Problem
Output exactly, in the material below, the lines from the one with "[00:00:02.00]" through the one with "[00:00:03.50]". Omit all pictures.

Exercise data
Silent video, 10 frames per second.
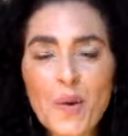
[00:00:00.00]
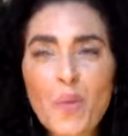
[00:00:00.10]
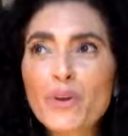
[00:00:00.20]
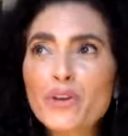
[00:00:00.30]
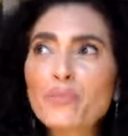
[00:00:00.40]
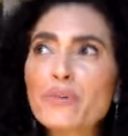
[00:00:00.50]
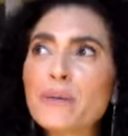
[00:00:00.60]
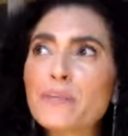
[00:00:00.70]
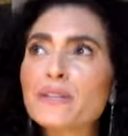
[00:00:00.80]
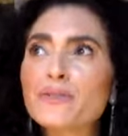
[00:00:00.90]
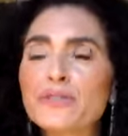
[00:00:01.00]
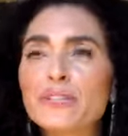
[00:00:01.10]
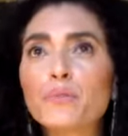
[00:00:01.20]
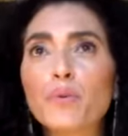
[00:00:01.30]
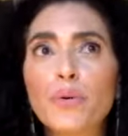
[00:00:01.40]
Well, you bring up an
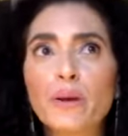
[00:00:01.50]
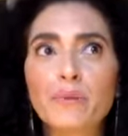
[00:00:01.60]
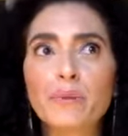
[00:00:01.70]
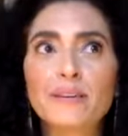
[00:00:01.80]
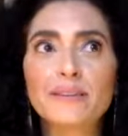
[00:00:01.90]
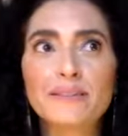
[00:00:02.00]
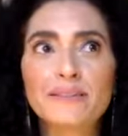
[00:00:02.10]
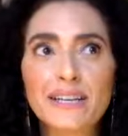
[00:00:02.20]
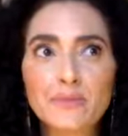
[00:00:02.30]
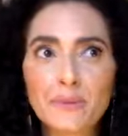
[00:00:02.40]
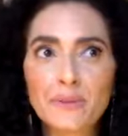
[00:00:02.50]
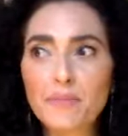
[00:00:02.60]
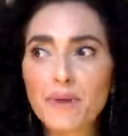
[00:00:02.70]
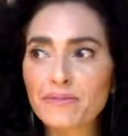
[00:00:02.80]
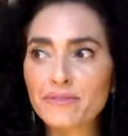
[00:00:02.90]
interesting point, because that's one of the
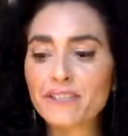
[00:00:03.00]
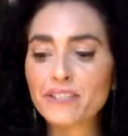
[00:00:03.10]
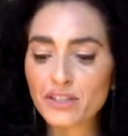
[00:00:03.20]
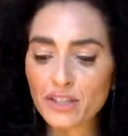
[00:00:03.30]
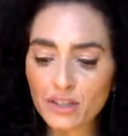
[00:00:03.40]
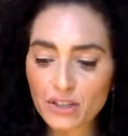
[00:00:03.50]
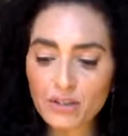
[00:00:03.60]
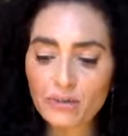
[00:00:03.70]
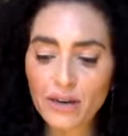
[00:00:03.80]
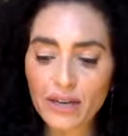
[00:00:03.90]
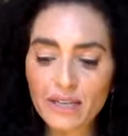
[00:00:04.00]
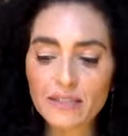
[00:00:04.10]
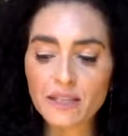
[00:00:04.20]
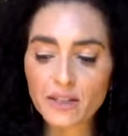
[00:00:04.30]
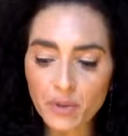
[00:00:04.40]
mindfulness teachings too, right?
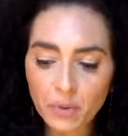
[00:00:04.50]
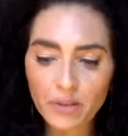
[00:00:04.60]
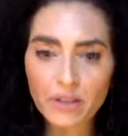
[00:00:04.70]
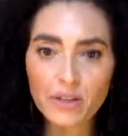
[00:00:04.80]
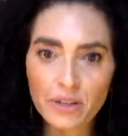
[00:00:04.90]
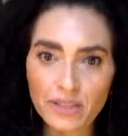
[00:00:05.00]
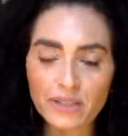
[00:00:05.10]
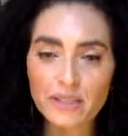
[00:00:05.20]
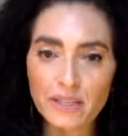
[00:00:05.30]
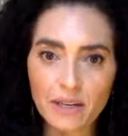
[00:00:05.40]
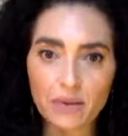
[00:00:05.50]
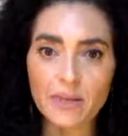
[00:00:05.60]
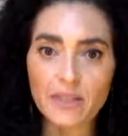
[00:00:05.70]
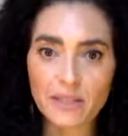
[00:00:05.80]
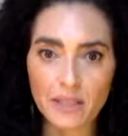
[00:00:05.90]
Is enjoy the goodness that's here
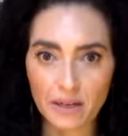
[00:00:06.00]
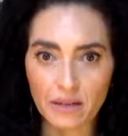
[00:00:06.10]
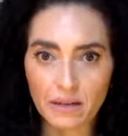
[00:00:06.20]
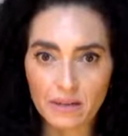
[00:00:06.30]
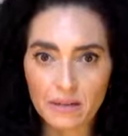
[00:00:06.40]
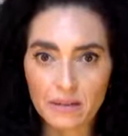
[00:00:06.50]
when it's here.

Answer box
[00:00:02.00]
[00:00:02.10]
[00:00:02.20]
[00:00:02.30]
[00:00:02.40]
[00:00:02.50]
[00:00:02.60]
[00:00:02.70]
[00:00:02.80]
[00:00:02.90]
interesting point, because that's one of the
[00:00:03.00]
[00:00:03.10]
[00:00:03.20]
[00:00:03.30]
[00:00:03.40]
[00:00:03.50]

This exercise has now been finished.